Some say pilot projects are a way to avoid the risk of real innovation, but a proposed Xcel Energy pilot to test time-of-use (TOU) rates is charging at innovation and winning praise as it goes.
Xcel’s objectives are to find out how to effectively engage customers and if price signals can get customers to shift energy usage away from the peak, Aakash Chandarana, Xcel VP of Rates and Regulatory Affairs, told Utility Dive. Utility surveys consistently find customers “don’t really care,” he said. “This pilot will allow Xcel to test what our customers truly want.”
The program is expected to drive greater use of renewables and reduce peak demand. Initial reactions are positive from a range of stakeholders.
The pilot will require expenditures that must be paid for by customers, which rarely gets an unequivocal endorsement from ratepayer advocates. But Minnesota Citizens Utility Board (CUB) Executive Director Annie Levenson-Falk said she is happy to see Xcel moving ahead with the pilot because it will likely deliver customer savings.
In addition, utility rate design pilots are usually not structured well enough to satisfy experts. Yet Rocky Mountain Institute (RMI) rate design authority Dan Cross-Call emailed that Xcel’s “is promising and applies many good design elements.” The pilot “follows many best practices” and will likely support a “future rollout of widespread opt-out TOU rates,” RMI pilot project authority Mike Henchen added.
The two-year, 17,500-customer plan to use three price tiers and drive more off-peak use of Minnesota wind has stood up to serious stakeholder scrutiny. The worst thing said about it so far? It doesn’t start soon enough.
Utilities across the country thinking about TOU rates may need to take a close look it.

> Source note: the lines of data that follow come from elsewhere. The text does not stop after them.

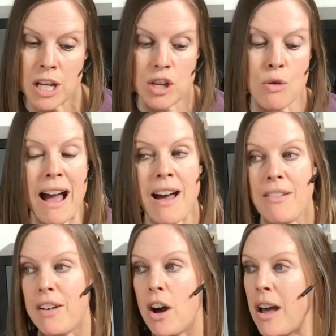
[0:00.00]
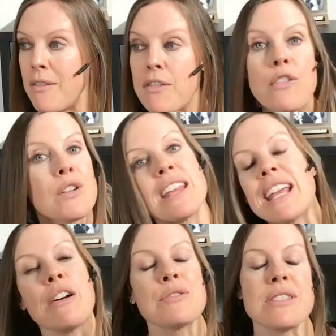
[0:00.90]
you have
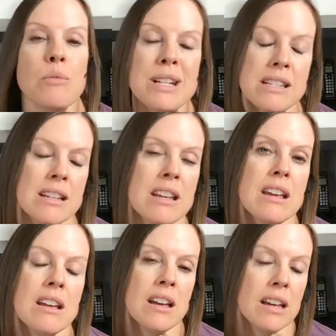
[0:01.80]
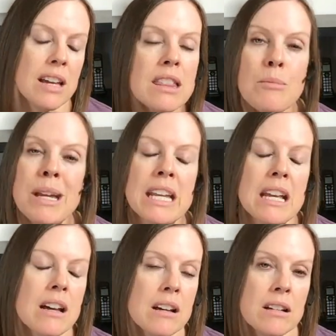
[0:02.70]
everything else that we see in the
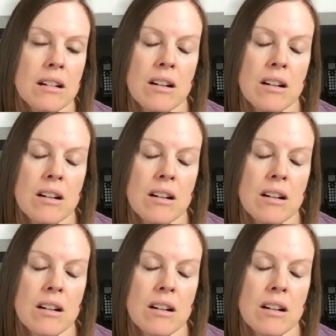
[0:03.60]
media,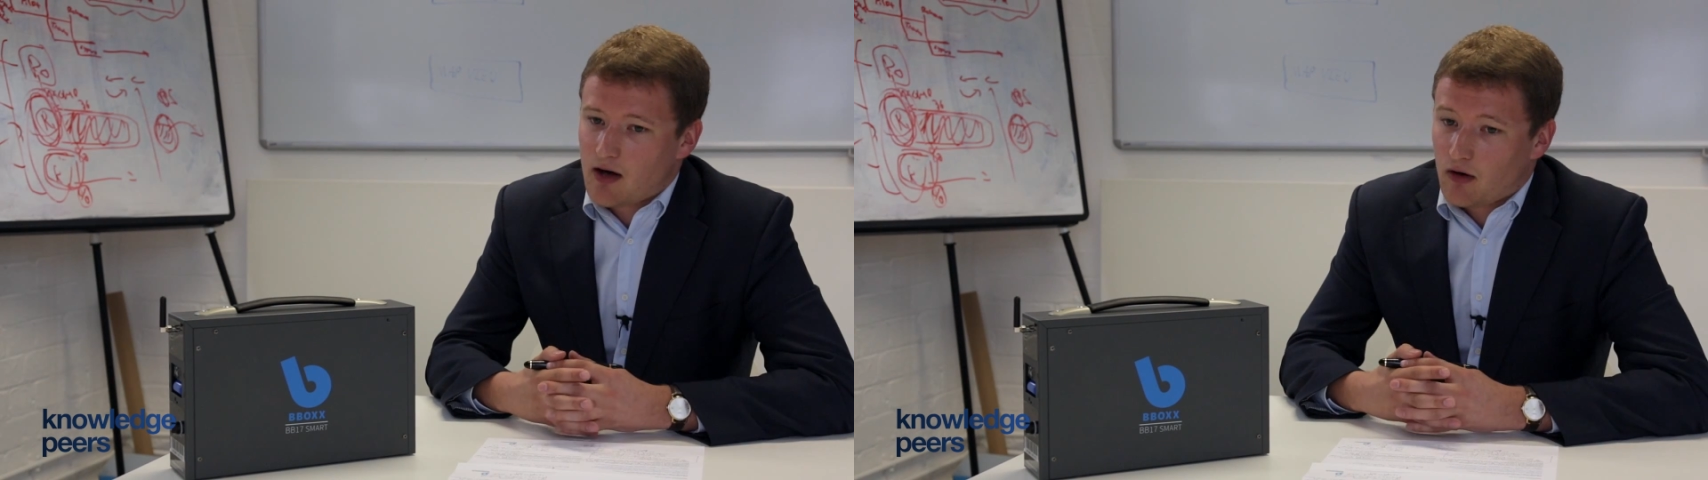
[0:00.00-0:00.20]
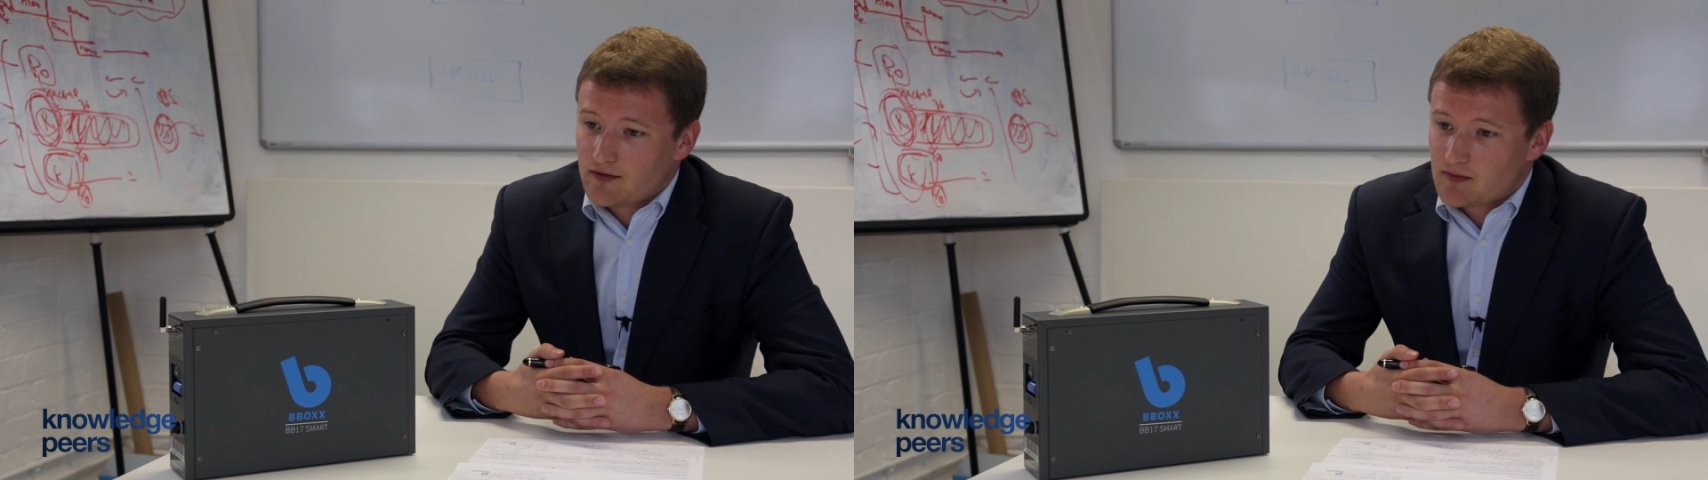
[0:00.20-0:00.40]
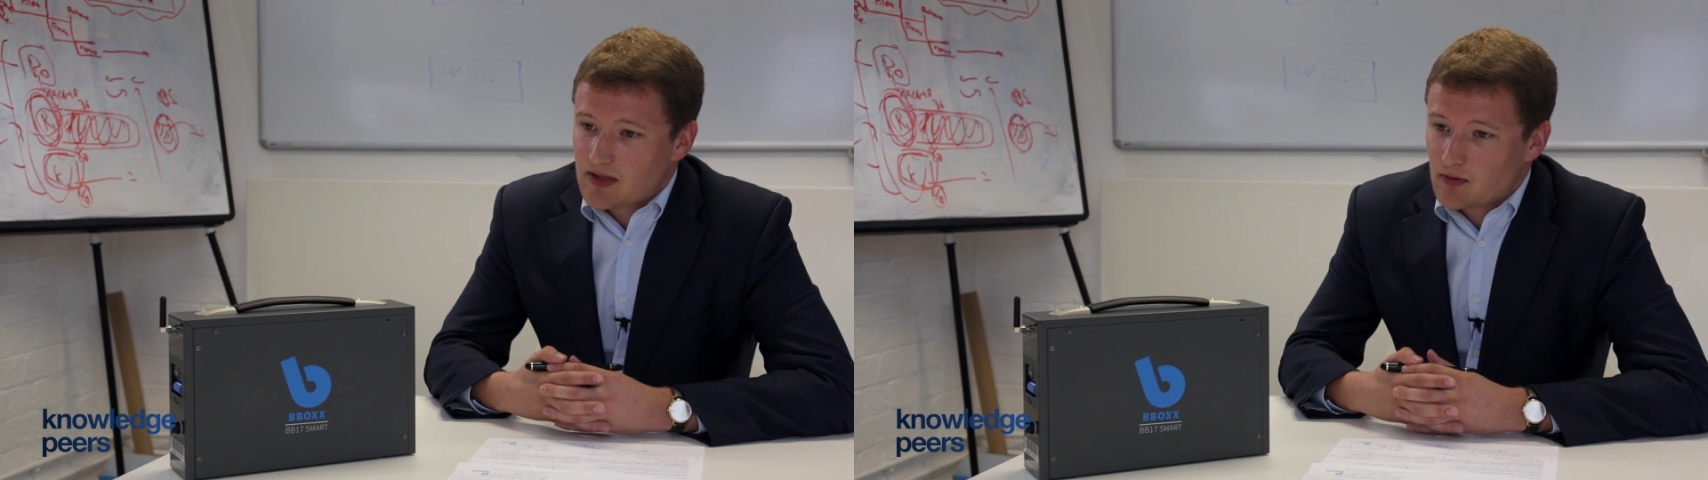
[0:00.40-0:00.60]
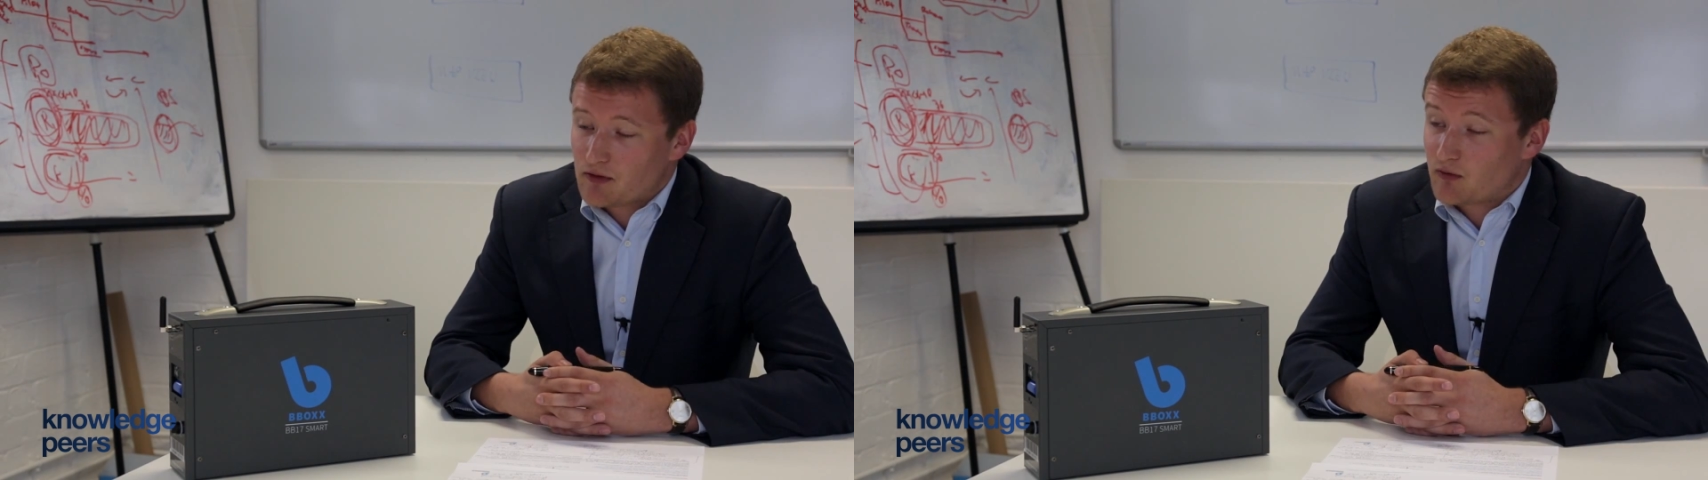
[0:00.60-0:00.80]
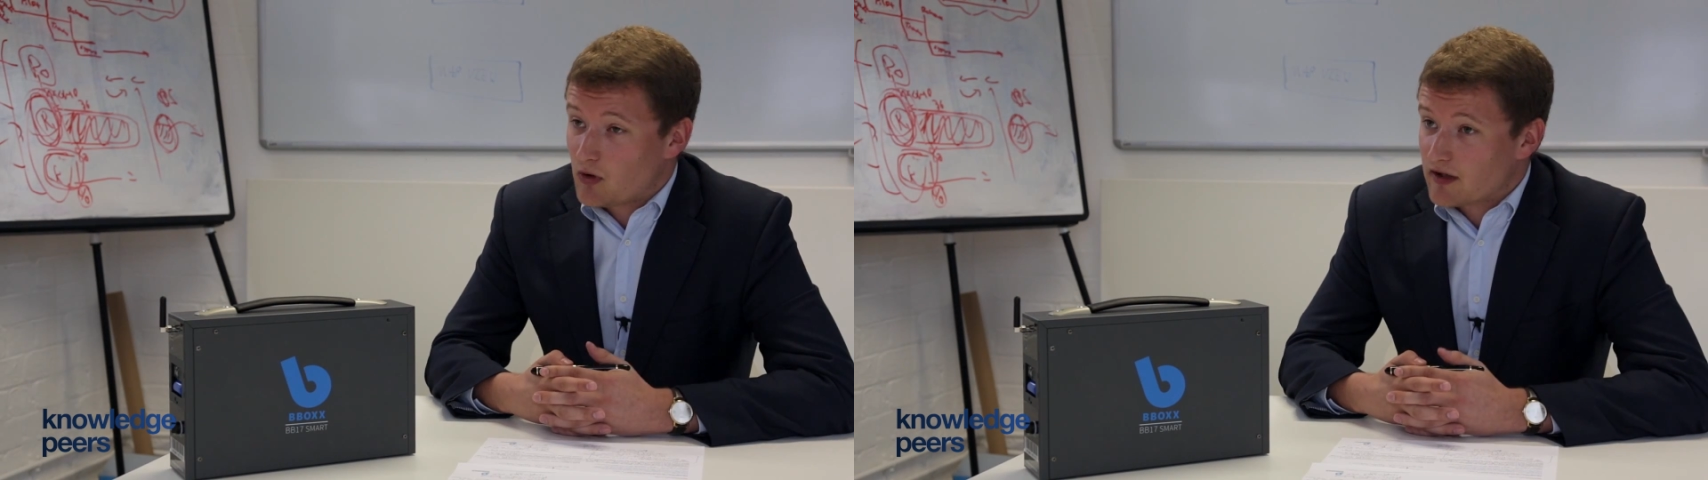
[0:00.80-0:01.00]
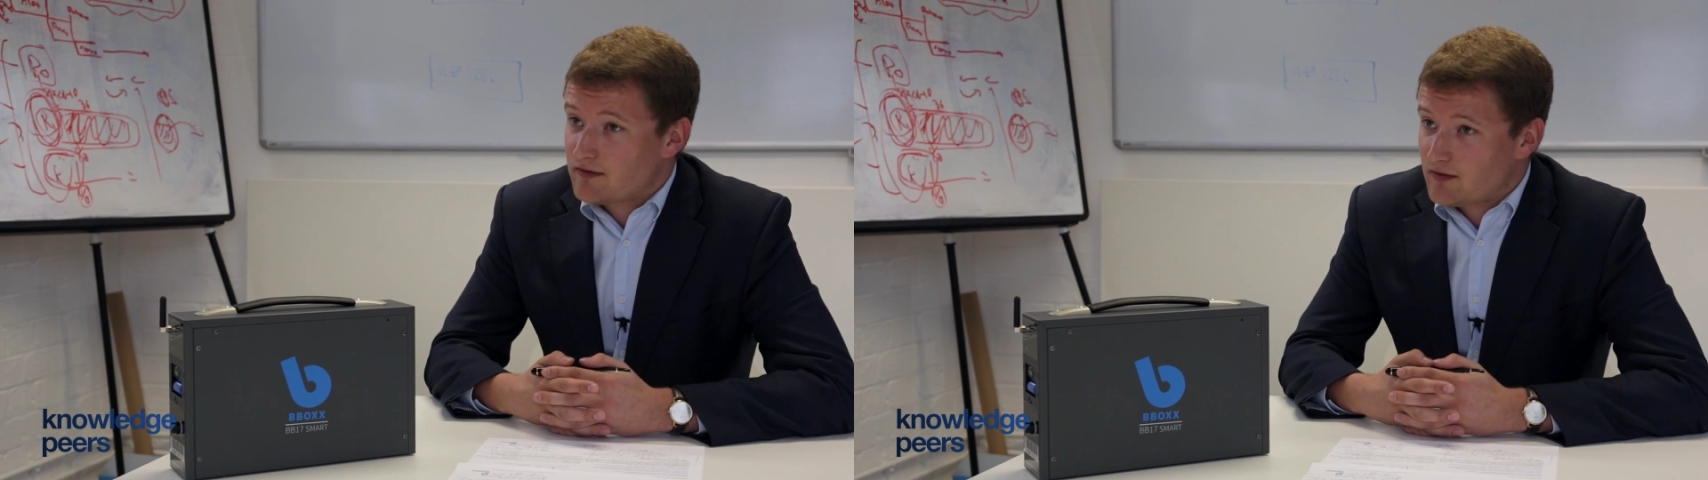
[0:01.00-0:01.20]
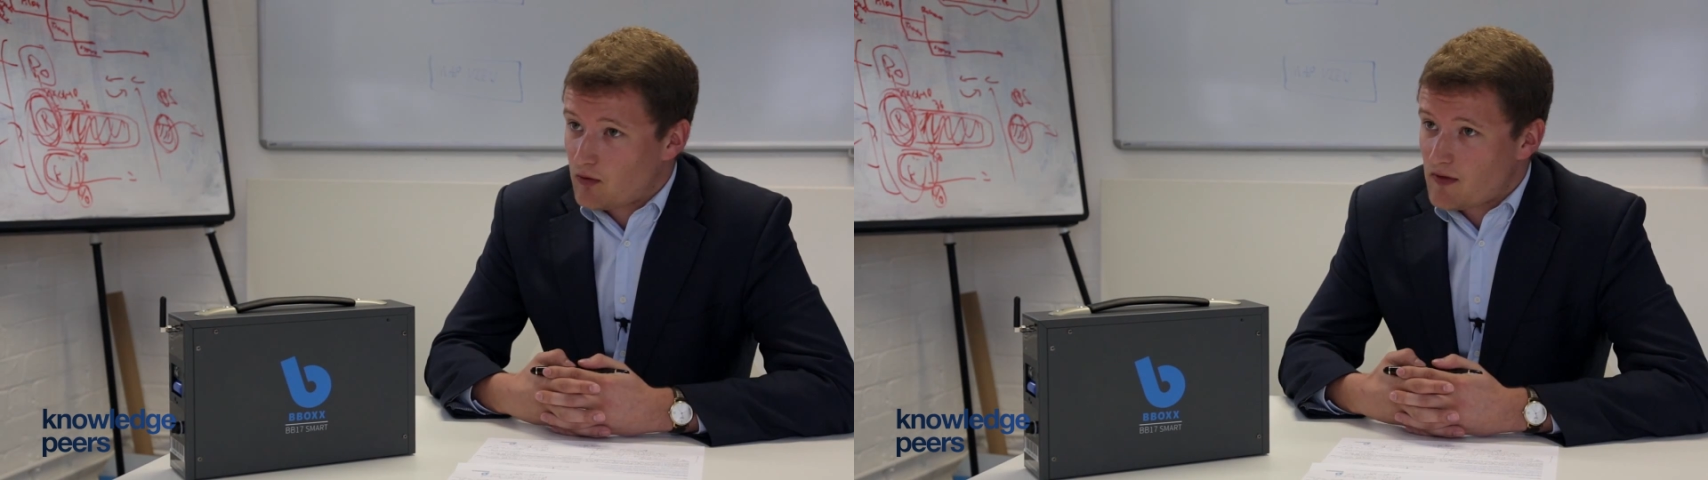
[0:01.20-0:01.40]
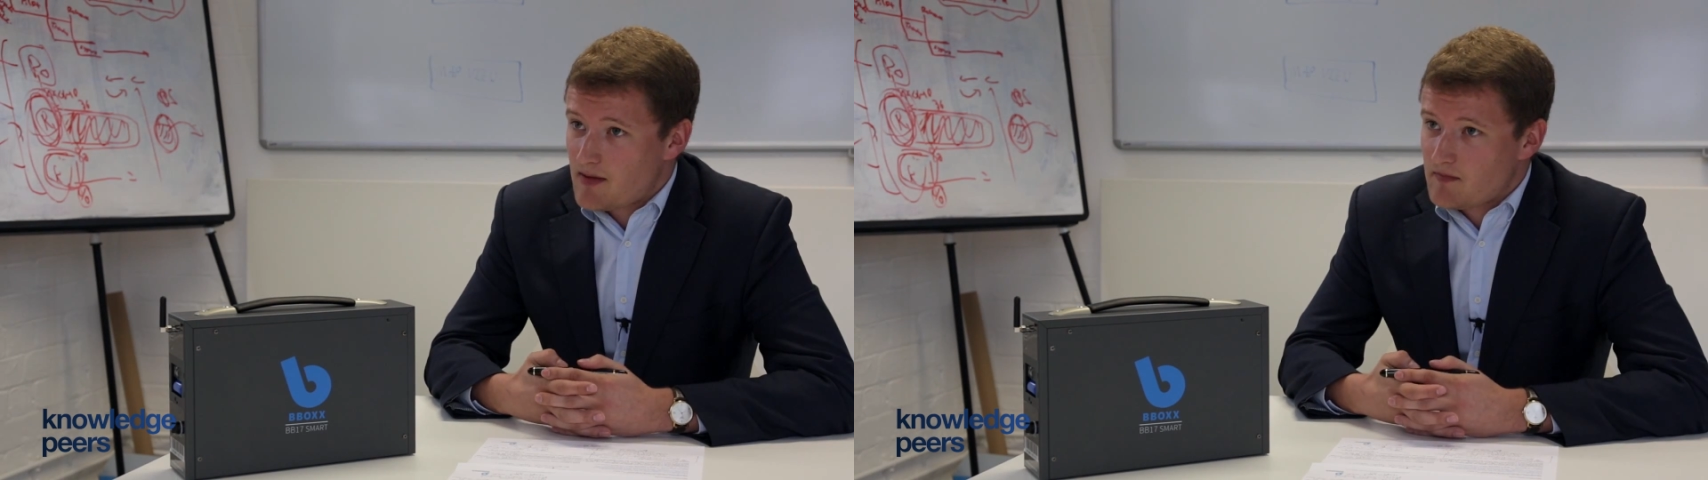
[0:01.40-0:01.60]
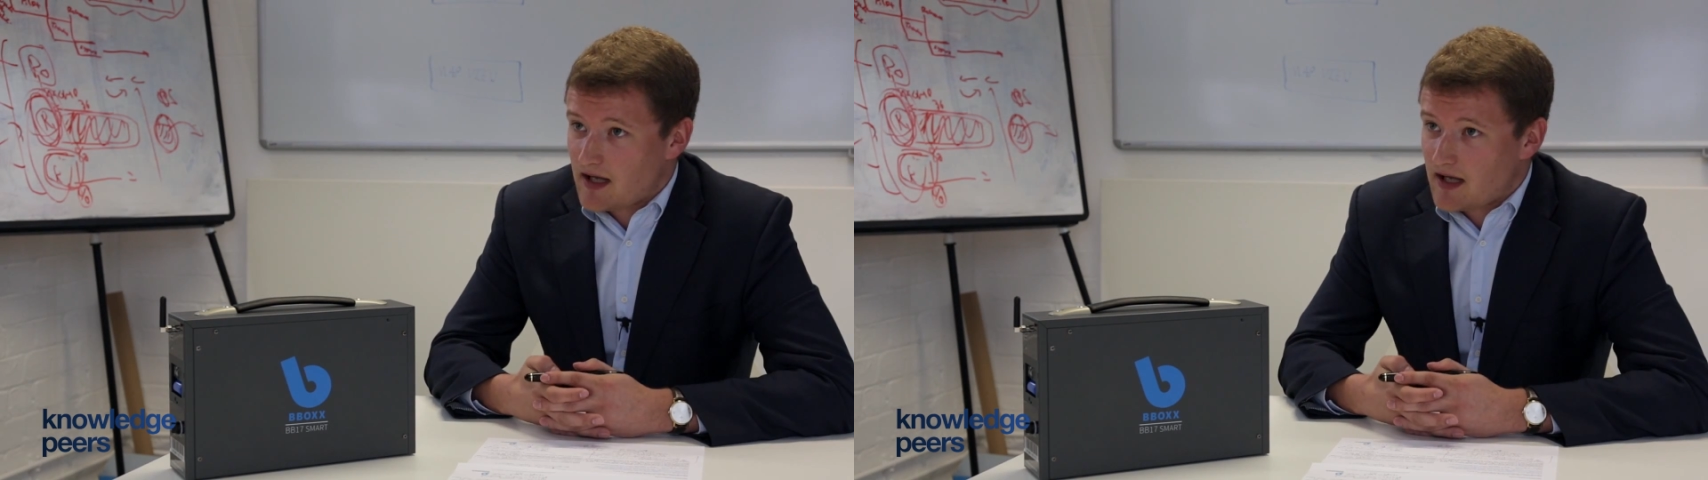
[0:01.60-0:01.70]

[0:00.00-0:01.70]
Often people that have worked for them,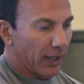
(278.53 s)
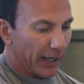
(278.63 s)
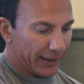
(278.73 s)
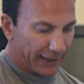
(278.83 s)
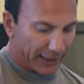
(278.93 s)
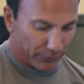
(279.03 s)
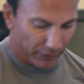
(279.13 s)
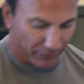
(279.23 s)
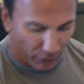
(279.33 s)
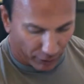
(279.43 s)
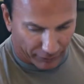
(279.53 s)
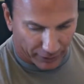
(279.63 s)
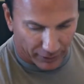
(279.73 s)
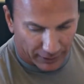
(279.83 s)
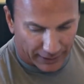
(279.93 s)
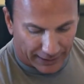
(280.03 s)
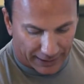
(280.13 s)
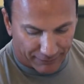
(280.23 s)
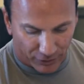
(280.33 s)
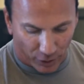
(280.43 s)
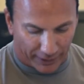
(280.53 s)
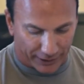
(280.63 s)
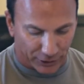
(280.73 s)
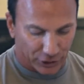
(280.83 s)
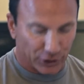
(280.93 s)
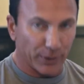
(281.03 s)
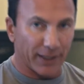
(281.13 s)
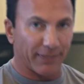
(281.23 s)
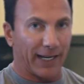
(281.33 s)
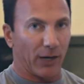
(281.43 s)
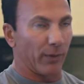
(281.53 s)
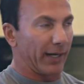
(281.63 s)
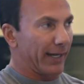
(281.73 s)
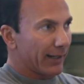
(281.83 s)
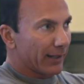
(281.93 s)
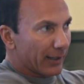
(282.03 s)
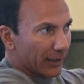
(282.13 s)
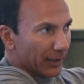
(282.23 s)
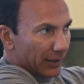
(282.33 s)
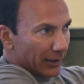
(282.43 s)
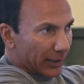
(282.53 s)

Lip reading: Unlike a revolver, even though I can shoot it that way, you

Xcel, Great Plains Institute and the Minnesota Center for Energy and the Environment convened a stakeholder group in May to work through the pilot’s details. Six intensive workshops were attended by the conveners, the Minnesota Department of Commerce, the Minnesota Office of Attorney General, CUB, Fresh Energy, Stoel Rives attorneys, the Suburban Rate Authority and Energy CENTS Coalition.
Xcel’s market research revealed that “substantial effort” in customer education will be “critical” because of a “considerable lack of knowledge” about energy and, especially, about variable pricing.
The research also found that customers who live in multi-family housing will require special consideration and that customers’ responses to new information from advanced metering infrastructure (AMI) is “largely unknown.” The customer data derived from the AMI information should be used in “small steps,” the research added.
The pilot will be big enough to have “statistically significant results” about how “a broad range of personal incomes, housing types and energy usage patterns” react, Xcel promised the stakeholder group.